= Pierre Ceyrac (Jesuit) =

French Jesuit priest

Pierre Ceyrac (4 February 1914 – 30 May 2012) was a French Jesuit priest who worked for 75 years outside his home country. He was celebrated for his work in both France and India, earning the French Légion d'honneur in 2005.

==Personal life==
Pierre Ceyrac was born in Meyssac, Corrèze into a middle-class Catholic family. The second oldest of six children, he studied at St. Joseph Boarding School in Sarlat, along with all his brothers, including Francois Ceyrac, who would later go on to be president of the National Council of French Employers from 1972 to 1981.

==Career==
Ceyrac was attracted to a religious vocation early in life and in October 1931, became a novice of the Society of Jesus.

At the age of 23, he earned a degree in Classical Letters and Philology from Sorbonne. He then chose to follow in the footsteps of his uncle Charles Ceyrac, who had been a Jesuit missionary in Southern India.

In 1937, he sailed from Marseille to India, where he would spend the rest of his life. He earned a degree in Tamil and Sanskrit from Pachaiyappa’s College where he also studied Vedanta and the Upanishads.

He was ordained as a priest in 1945 at the Jesuit Seminary in Kurseong, West Bengal and finished his tertianship in 1947. Soon after, he was named as the chaplain to St. Joseph's College in Tiruchirappalli. In 1955, he became chaplain of the All India Catholic University Federation, a post he held until 1967. Inspired by Mohandas Gandhi and Jawaharlal Nehru, he began working towards improving living conditions for the poorest Indians, notably the Untouchables.

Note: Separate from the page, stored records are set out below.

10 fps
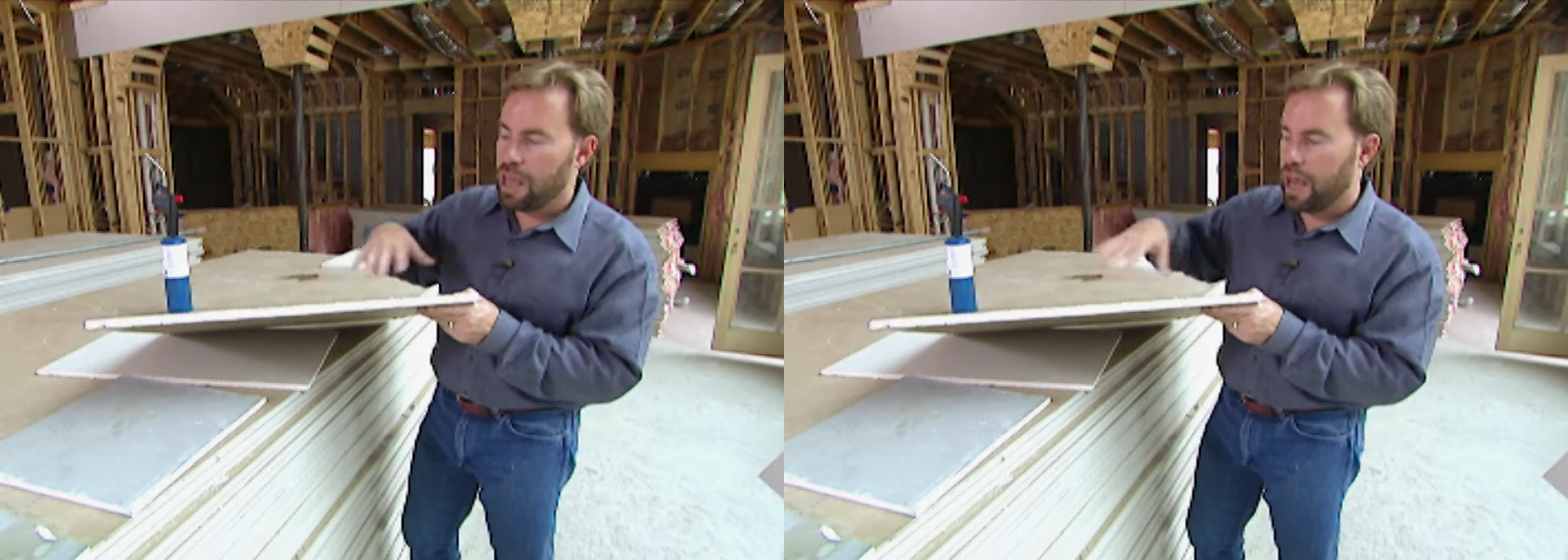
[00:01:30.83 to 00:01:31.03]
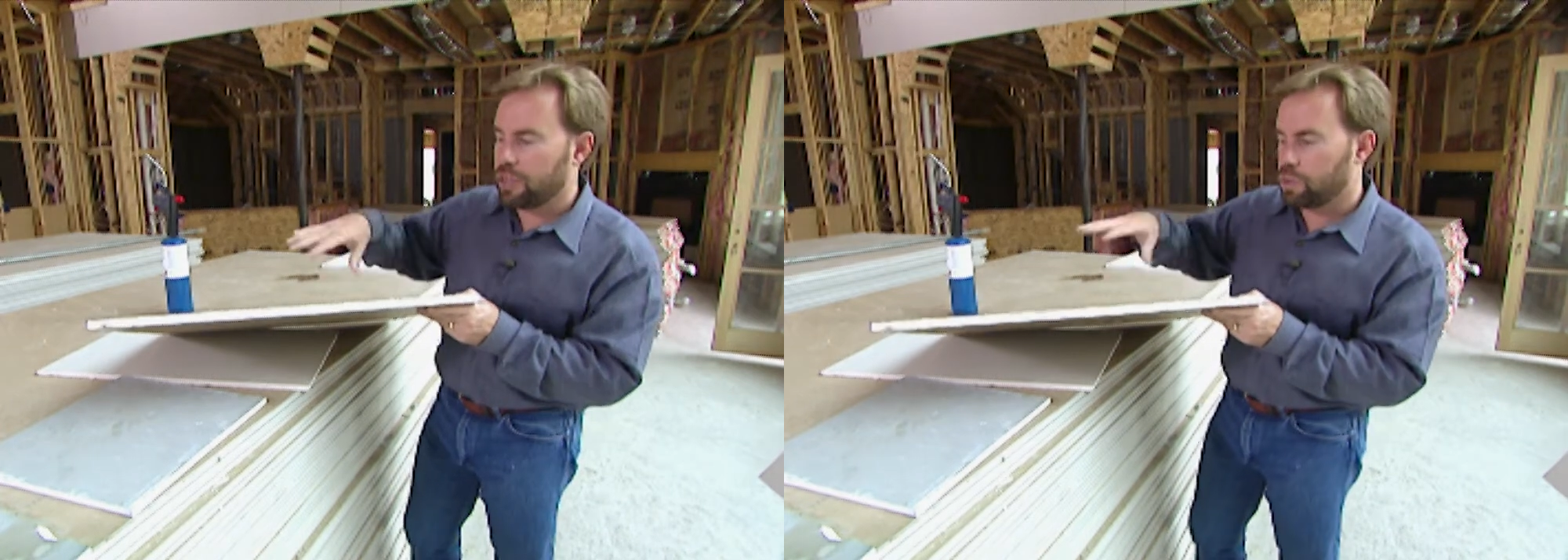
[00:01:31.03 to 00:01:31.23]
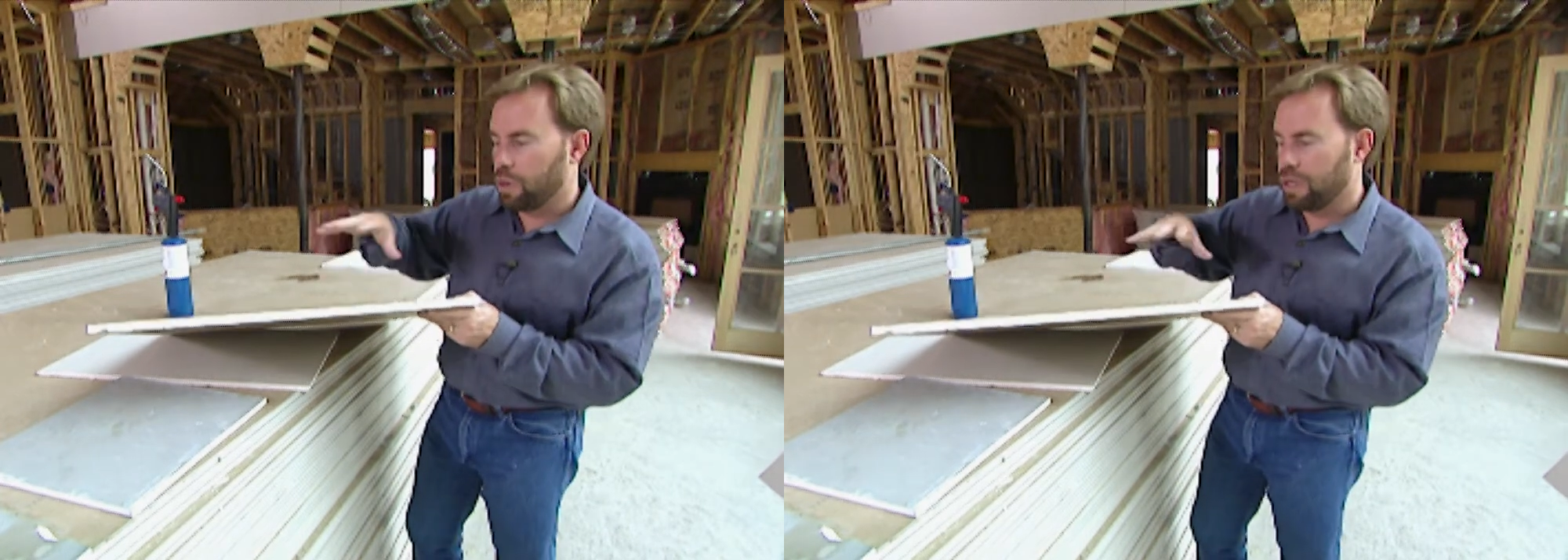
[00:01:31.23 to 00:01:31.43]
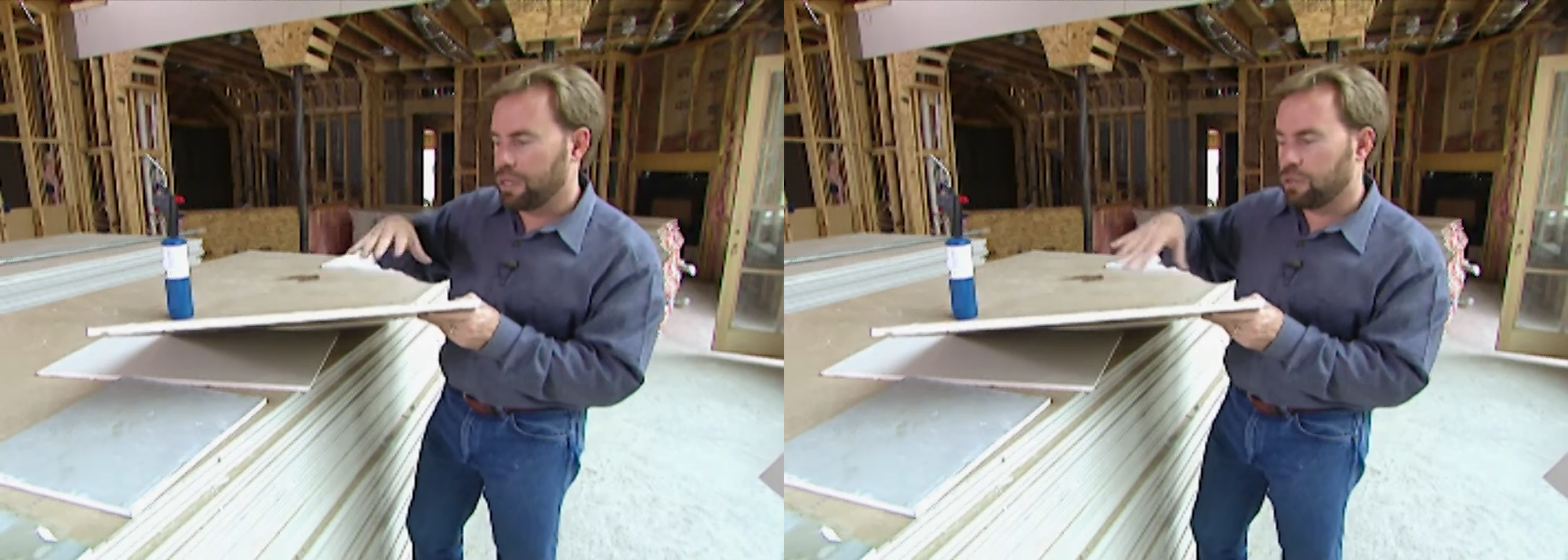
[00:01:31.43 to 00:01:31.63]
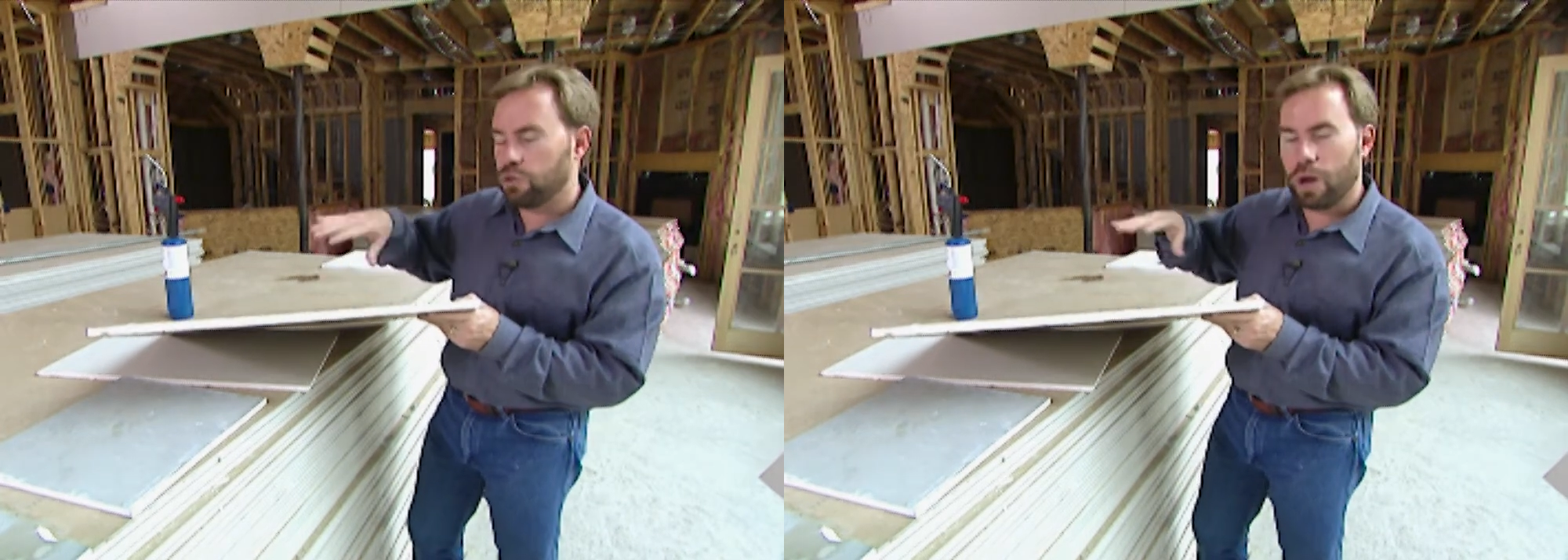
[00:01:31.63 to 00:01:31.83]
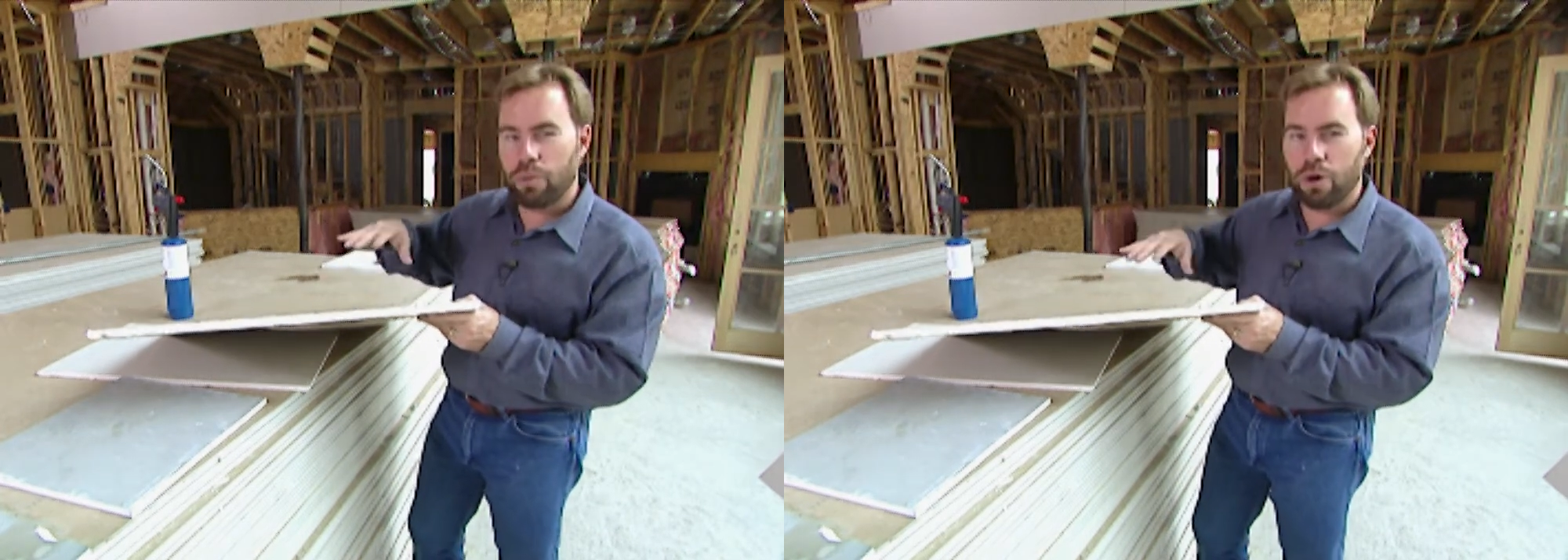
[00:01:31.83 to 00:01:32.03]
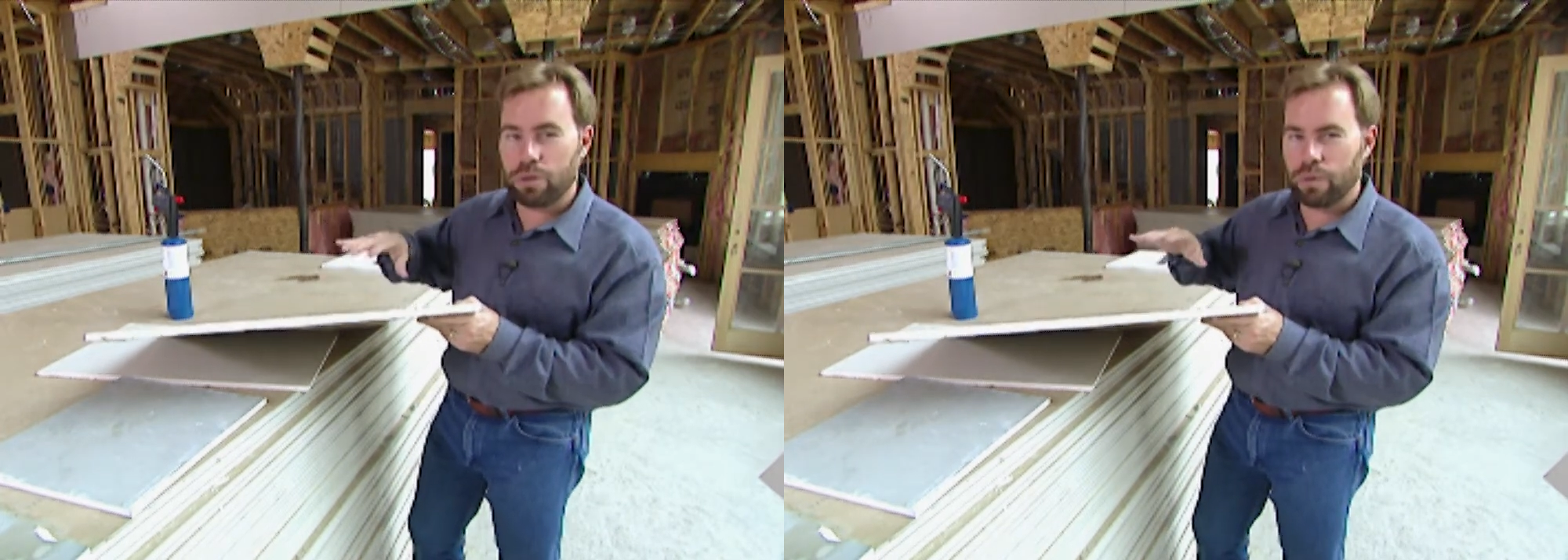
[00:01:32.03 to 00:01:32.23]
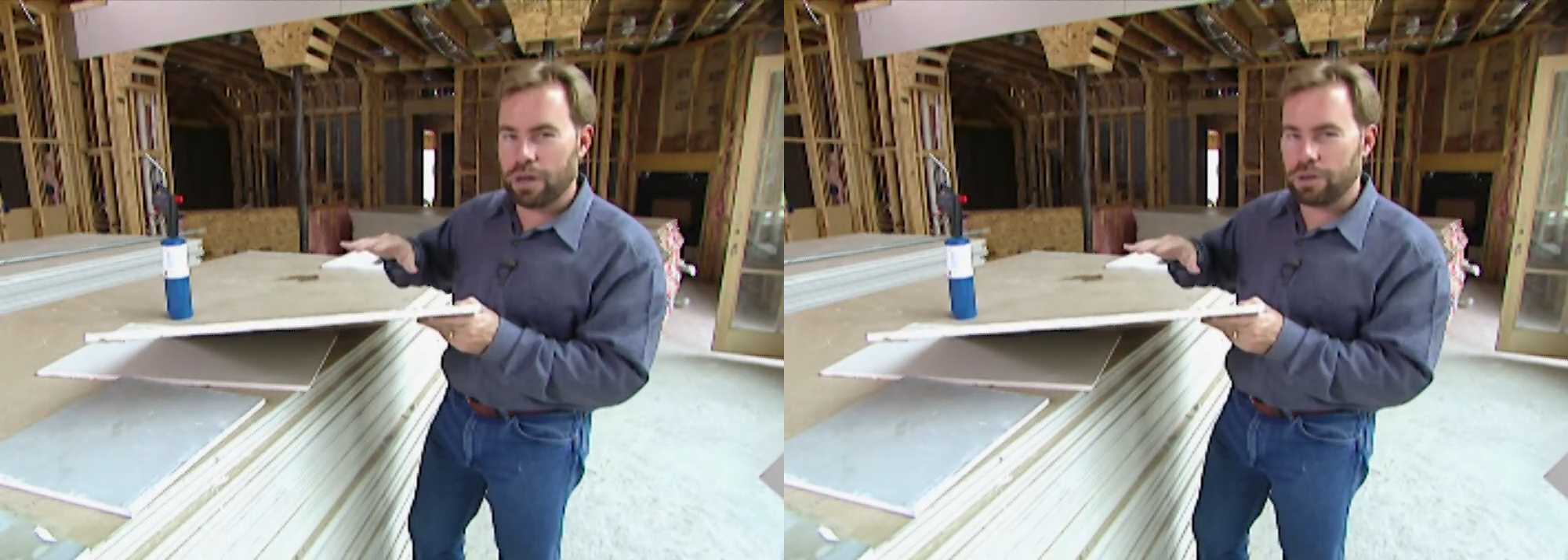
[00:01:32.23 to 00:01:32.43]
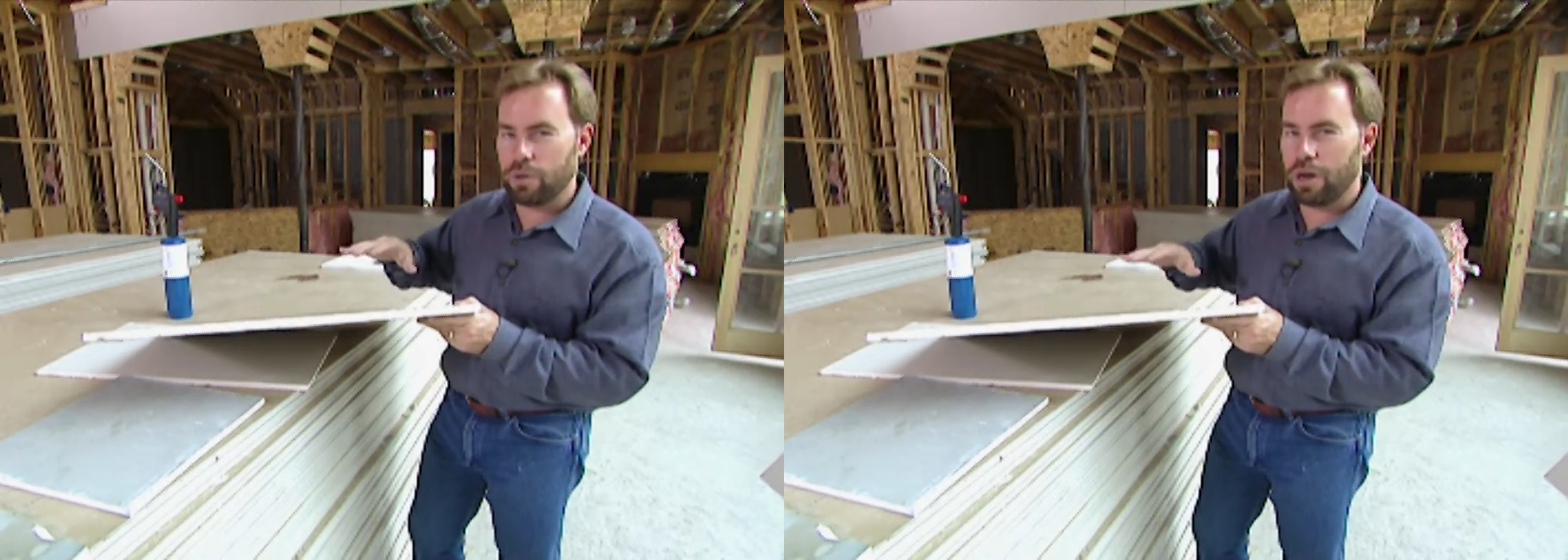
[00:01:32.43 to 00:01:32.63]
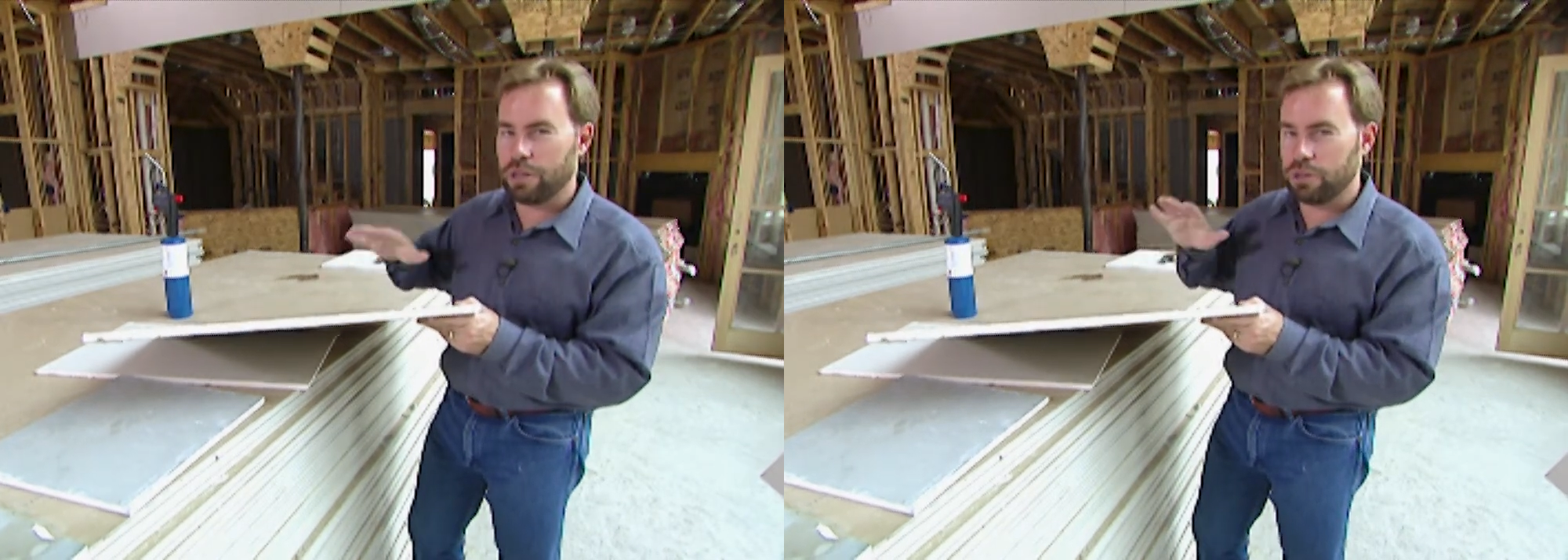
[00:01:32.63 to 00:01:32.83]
X-rated drywall around the garage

His first major project began in 1957, when he and groups of students worked to help the poor in a village near Pondicherry. They built roads, houses, and clinics in a place they called "Cherian Nagar" where 20,000 Hindus, Muslims, and Christians lived. With the help of donations from abroad as well as European and Indian volunteers, his organization was able to help thousands more across Southern India.

In 1969, he established a cooperative farm in Manamadurai, Tamil Nadu that provided thousands of villagers with food and a place to work, helping over 250,000 people. Then, in the villages around the farm he started the "Thousand Wells" (Mille puits) campaign that taught the villagers how to farm previously unusable land.

Following a call in 1980 from Father Arrupe, Superior General of the Jesuits and founder of the Jesuit Refugee Service, he volunteered to help the thousands of Cambodians entering Thailand, fleeing the Khmer Rouge. He taught at the Khao-I-Dang and Site Two refugee camps, where he learned the Khmer language. He ended his work there in 1992, and returned to India.

After his return to Chennai, he created the Ambukarangal Centres near Tindivanam, Tamil Nadu. Taking their name from a word meaning "open hands," these are places where orphans and children from very poor families can receive shelter, food, health care and education, as well as love and emotional support.

Father Ceyrac continued his work well into his nineties, coming to the aid of fishing villages affected by the 2004 Indian Ocean tsunami. He spent the last years of his life teaching at Loyola College in Chennai. Throughout his life, he campaigned for the rights and dignity of the Dalits and was an advocate for human rights. He died 30 May 2012, at the age of 98 in Chennai.